MATERIAL PROVIDED:
════════════════
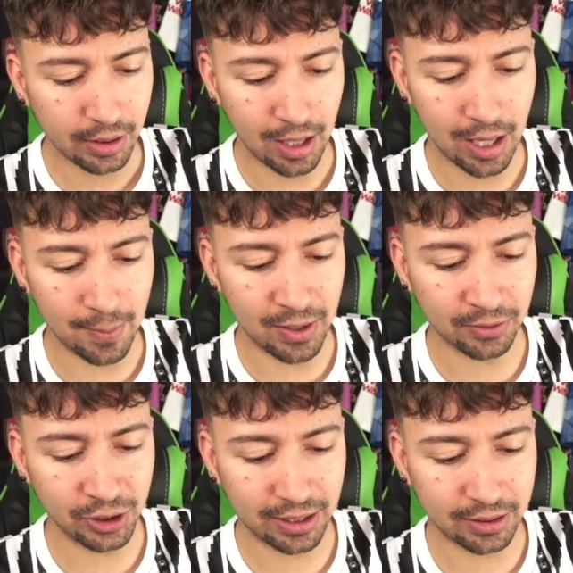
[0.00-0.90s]

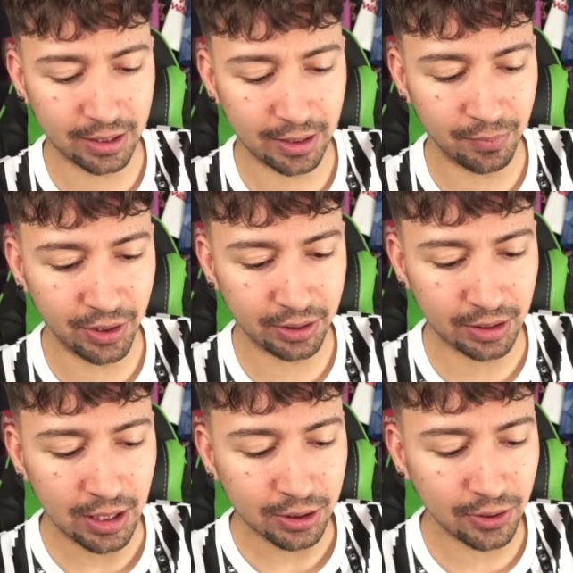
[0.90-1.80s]
And check the news.
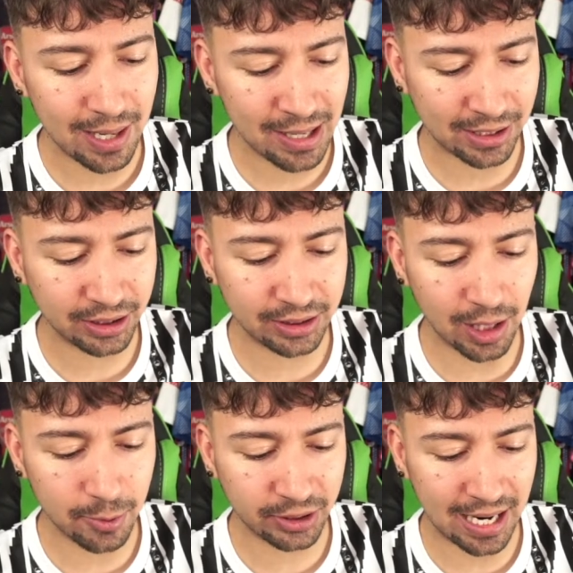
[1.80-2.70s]
So let me actually
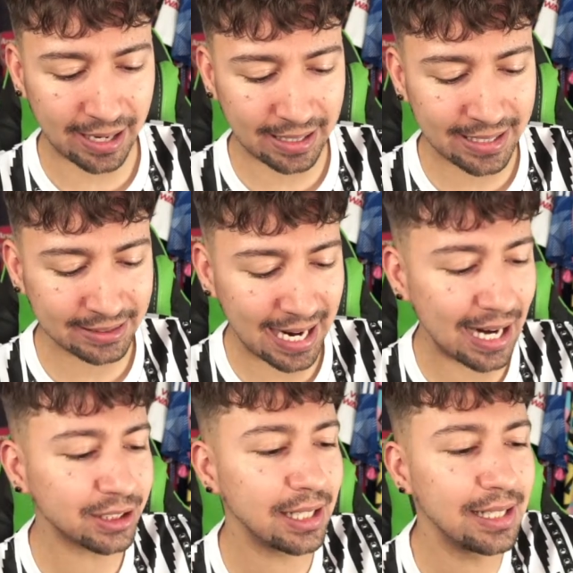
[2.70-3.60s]
double check. Is there
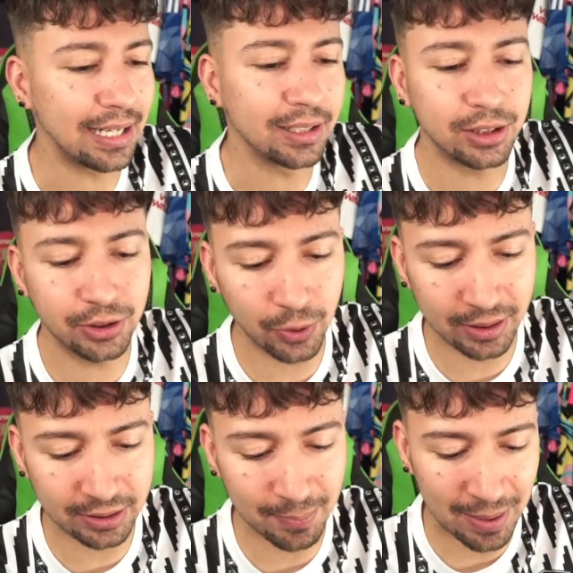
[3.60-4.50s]
actually a link to join
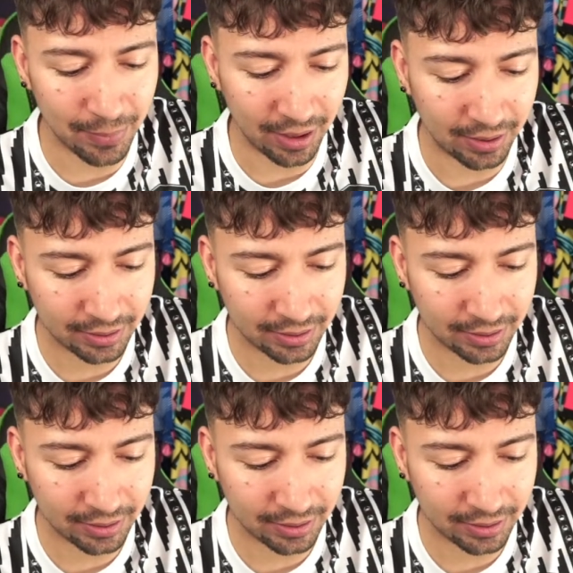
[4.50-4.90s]
as a member?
════════════════
YOUR OBJECTIVE:
Write out the entries above word for word. Do not include the pictures.

RESULT OF THE TASK:
[0.00-0.90s]

[0.90-1.80s]
And check the news.
[1.80-2.70s]
So let me actually
[2.70-3.60s]
double check. Is there
[3.60-4.50s]
actually a link to join
[4.50-4.90s]
as a member?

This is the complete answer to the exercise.